As backups source to backup target tend to be a “many-to-one” situation, this can work, but avoid this at the backup target itself. Likewise, parallel restores from a backup target to multiple restore targets (quite often the backup source) is a “one-to-many” game.

You can have multiple backup jobs for multiple Hyper-V hosts / LUNs write to the same backup target. Assume you have 10 hosts with 4×1 Gbps aggregated bandwidth running one or more backup jobs and you’ll see that if you can fill those, you can easily fill one 10 Gbps pipe on the backup target.

If you are leveraging SMB shares as backup targets, SMB multichannel does its work just fine, potentially helped by SMB Direct if you have RDMA capable NICS configured end to end. Today, many Hyper-V cluster designs leverage 10 Gbps RDMA-capable NICs already so you can use them. The Veeam data mover doesn’t leverage SMB however. Keep that in mind when designing your solution.

Also note that with Windows NIC teaming the switch independent mode allows sending from all members but only allows for receiving on one member. If you want optimal bandwidth in both directions for a single process, you are better off leveraging LACP, but then you need to have multiple restores to the same host. Bandwidth aggregation comes with conditions and is not the same as a bigger pipe. Keep this in mind during design as you look at your use cases.

Depending on your network environment, you can leverage Windows-native NIC teaming in LACP or Switch Independent mode and/or SMB Multichannel. The latter is useful when you use SMB file share and want to leverage SMB Direct in your environment. All these possible configurations deserve one or more articles by themselves.

 

What’s important here is that you want a lot of bandwidth and low latency to provide Instant VM Recovery with the best possible performance for mounting the virtual disks, accessing data and copying data over. Remember, you might very well be doing multiple recoveries in parallel. During that process, backups jobs might still be running. As all networking today is full duplex, you don’t need to worry about the incoming traffic hindering the outgoing traffic. When bandwidth is plentiful, it’s compute and storage that determine the speed. When you have designed your backup solutions network well, you most often will find that you can leverage that for your (Instant) VM Recoveries without the need for anything different or more.

Restore target considerations

Normally our storage arrays for virtualization are the best storage you’ll find in the datacenter. So, you could think you have nothing to worry about. While we would all love to have “All NVMe Arrays” where you can go crazy with huge random IO and never notice even a slight drop in performance due to lack of IOPS or too high latencies. The reality is that this is probably not something you have. So, let’s look at some of the options you should optimize.

Restore to Hyper-V production hosts directly to the production LUNs

Even when you have a high-performance storage with read/write caching or a tier 1 storage layer, you have to be careful not to fill up the tier 1 storage layer so you’re not falling back to the lowest common denominator in the array. This can have a profound impact on the workloads running on that storage array. This can easily happen when you push large amounts of data to it as fast as you can.
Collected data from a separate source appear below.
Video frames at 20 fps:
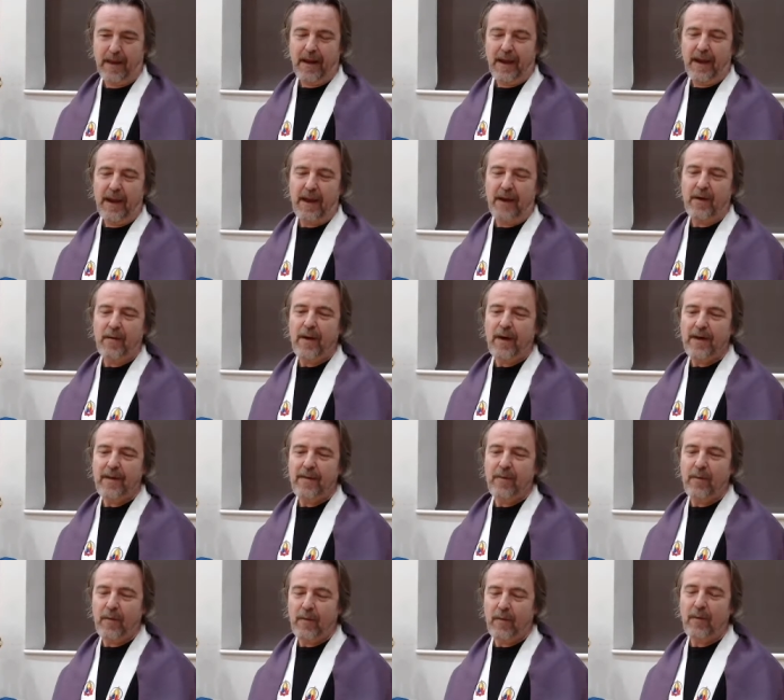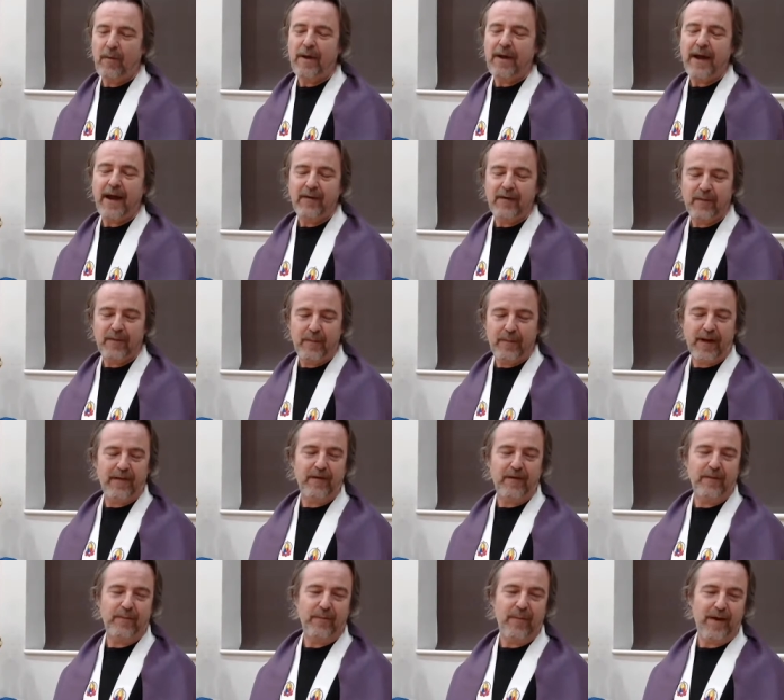in a way, one aspect
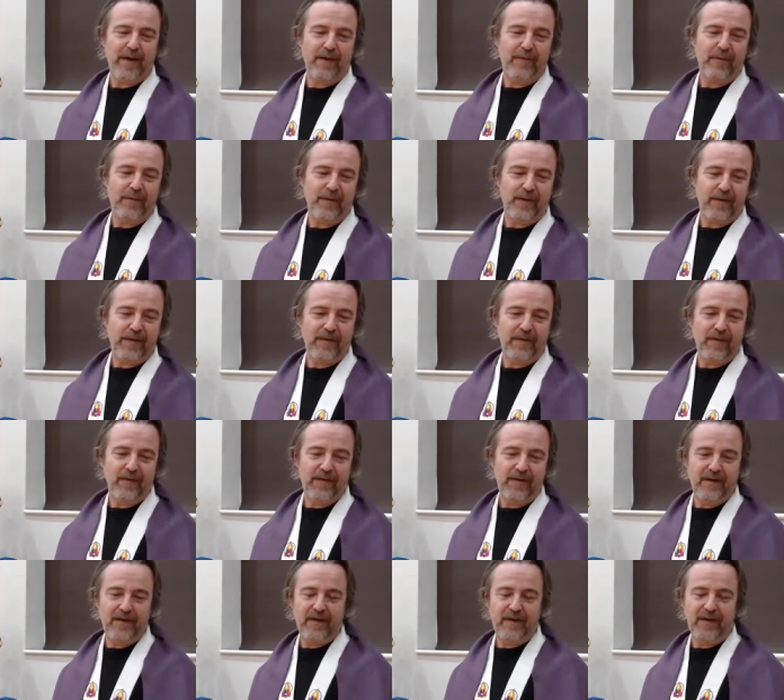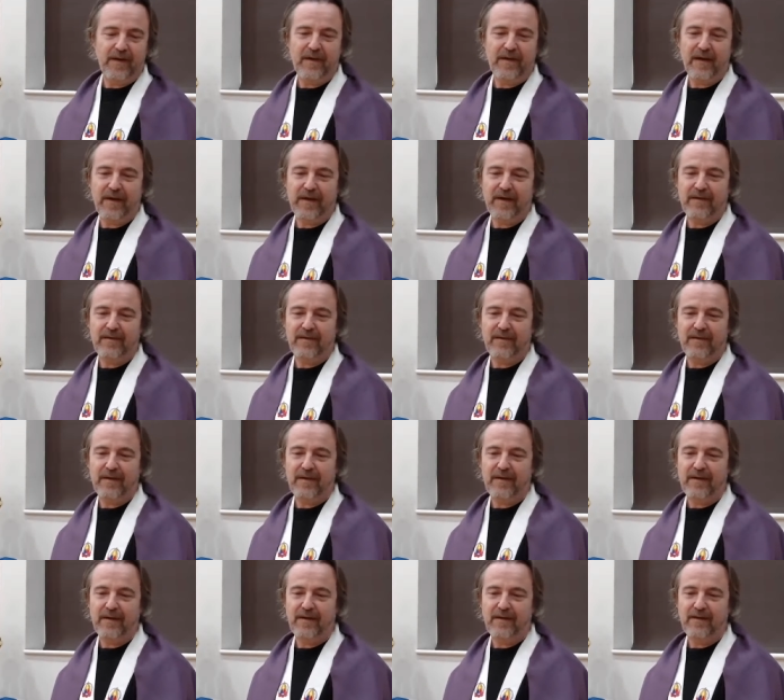of mindfulness is that
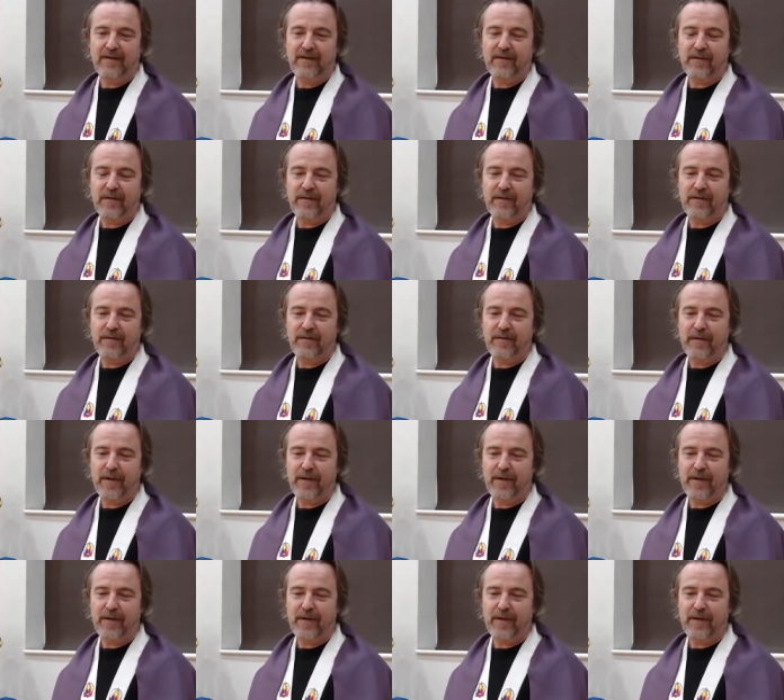it's sort of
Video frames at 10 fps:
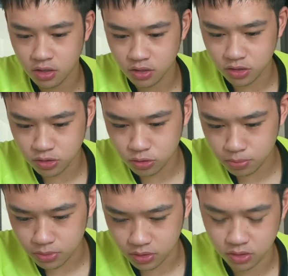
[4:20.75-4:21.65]
The
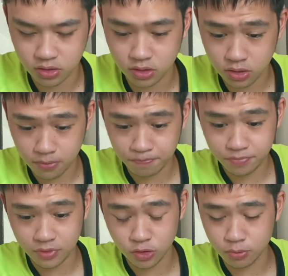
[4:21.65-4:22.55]
soup is
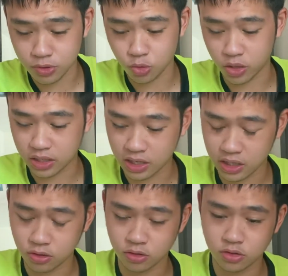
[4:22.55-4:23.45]
quite
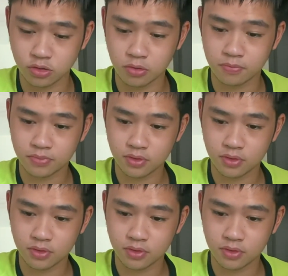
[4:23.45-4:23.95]
light also.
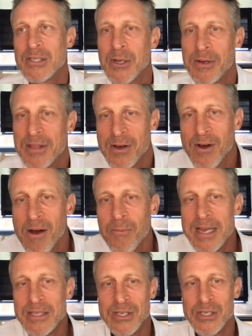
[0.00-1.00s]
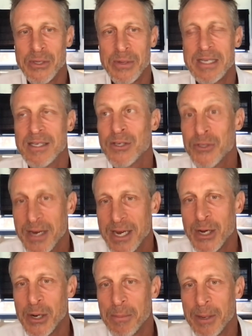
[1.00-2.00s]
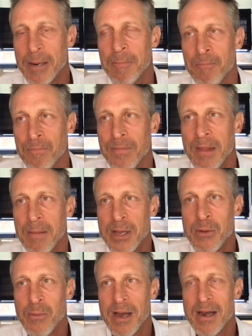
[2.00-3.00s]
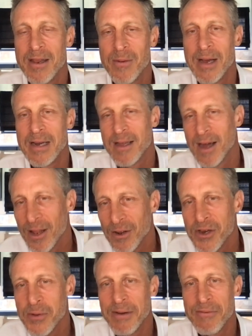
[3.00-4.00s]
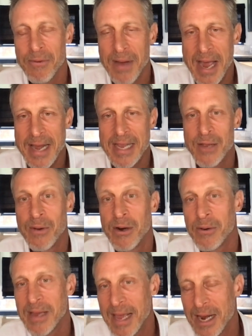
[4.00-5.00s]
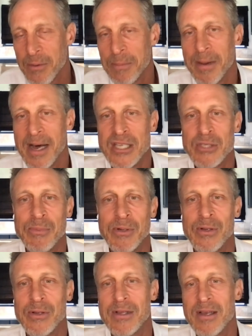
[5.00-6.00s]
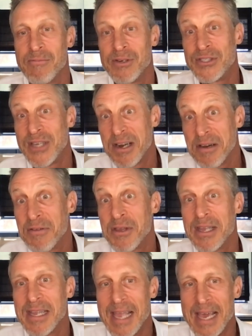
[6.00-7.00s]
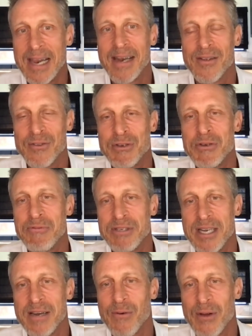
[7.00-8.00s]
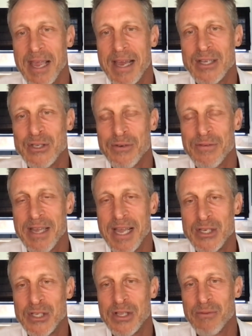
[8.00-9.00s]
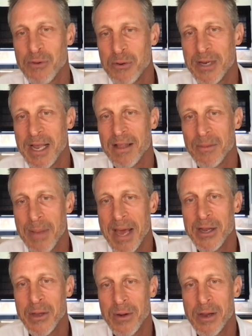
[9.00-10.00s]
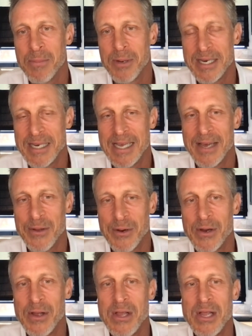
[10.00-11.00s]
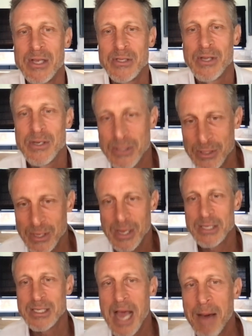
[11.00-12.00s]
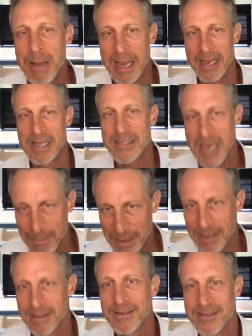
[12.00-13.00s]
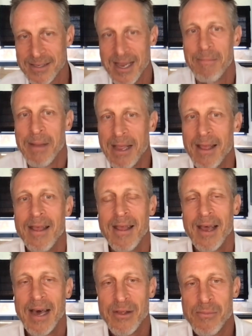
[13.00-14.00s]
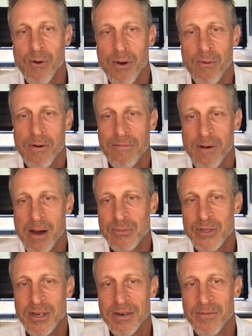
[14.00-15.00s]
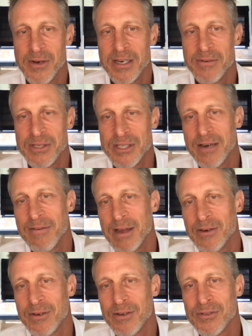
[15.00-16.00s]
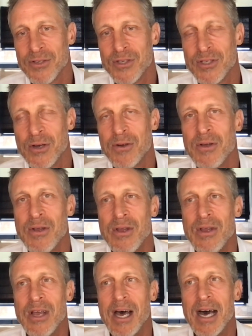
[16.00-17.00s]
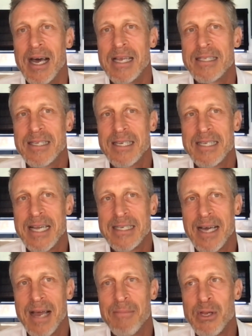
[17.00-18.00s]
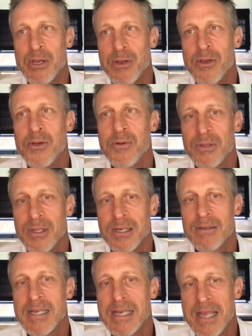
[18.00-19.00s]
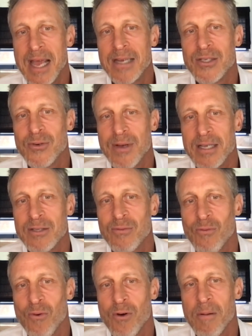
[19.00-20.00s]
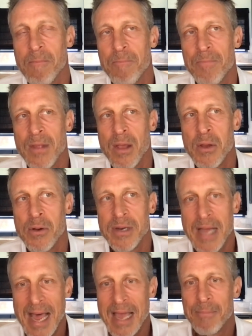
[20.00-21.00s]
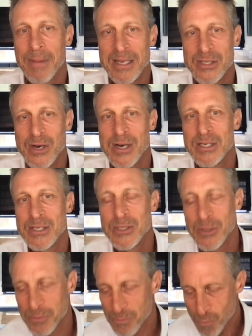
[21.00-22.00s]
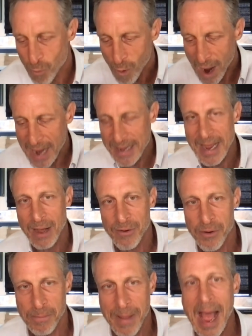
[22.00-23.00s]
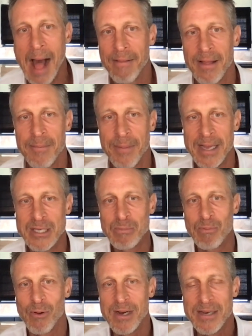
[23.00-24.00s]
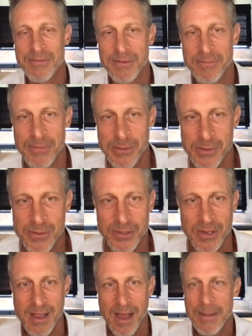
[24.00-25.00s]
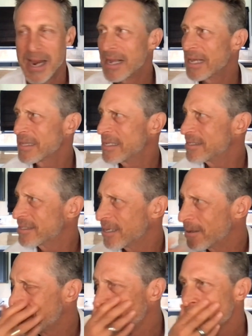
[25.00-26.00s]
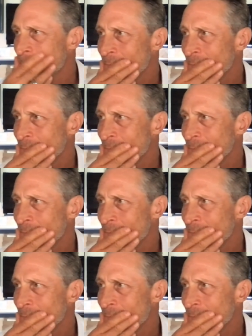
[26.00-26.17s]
So there are ways to do it. It's a little trickier, but but you want it. You want color. You want variety. You want organic when possible regenerative, you can get it. There's a new regenerative organic certification that Rodale and Patagonia are putting together. So there's it's coming. It's coming. This is coming. And there are more and more farms that are converting to regenerative agriculture. So uh, it's going to take time, but you, you literally can transform your diet by starting to sort of widen out your palate by exploring different foods. Yeah. I mean, I got these, uh,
Normally you see this happen during storage migrations and you protect against it by avoiding tier 1 for such operations. This is something to consider as well during massive VM restores. Maybe you’ll want to restore to separate LUNs with a different storage profile for example. The restored virtual machines can be storage live migrated to the production CSV at a controlled pace and be made highly available again in the cluster via storage live migration. Depending on your storage array’s capabilities regarding IOPS and latency, this can work fine.

Restore to Hyper-V production hosts with local SSD/NMVe disks

Another approach that is cost-effective and very efficient is to have a Hyper-V node that has some local SSD or NVMe storage. The size depends on how many virtual machines you want to restore in a given time frame and how large those VMs are. But the quality doesn’t need to be premium as I hope you’re not doing restores all of the time to your Hyper-V hosts. This means it isn’t that expensive to set up. You could have one SSD in every cluster node, in just one or in a couple. The more you have, the smaller (cheaper) the SSD/NVMe can be and the more the workload is spread across different hosts. The instantly recovered virtual machines can be moved to the normal production CSVs leveraging storage live migration at a more relaxed pace and be made highly available again.

 


A possible design. You can mix and match the options discussed above to achieve a solution depending on your needs and environment.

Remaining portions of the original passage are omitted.